- Directions for this task:
Set down each line of the data exactly, but not the pictures.

- Given records:

◇ ◇ ◇

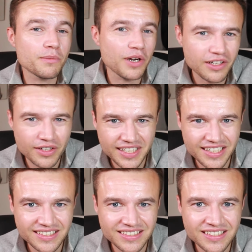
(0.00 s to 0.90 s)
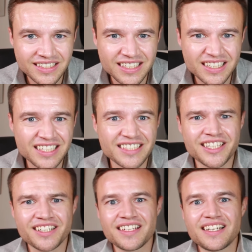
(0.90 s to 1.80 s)
my liking.
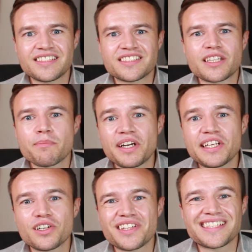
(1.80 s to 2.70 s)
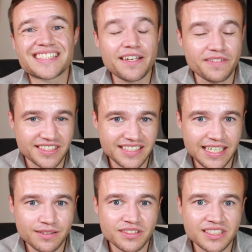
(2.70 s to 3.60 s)
Nonetheless, the money got there safe and
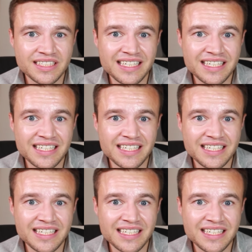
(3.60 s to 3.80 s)
sound,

◇ ◇ ◇

- Solution to this task:
(0.00 s to 0.90 s)
(0.90 s to 1.80 s)
my liking.
(1.80 s to 2.70 s)
(2.70 s to 3.60 s)
Nonetheless, the money got there safe and
(3.60 s to 3.80 s)
sound,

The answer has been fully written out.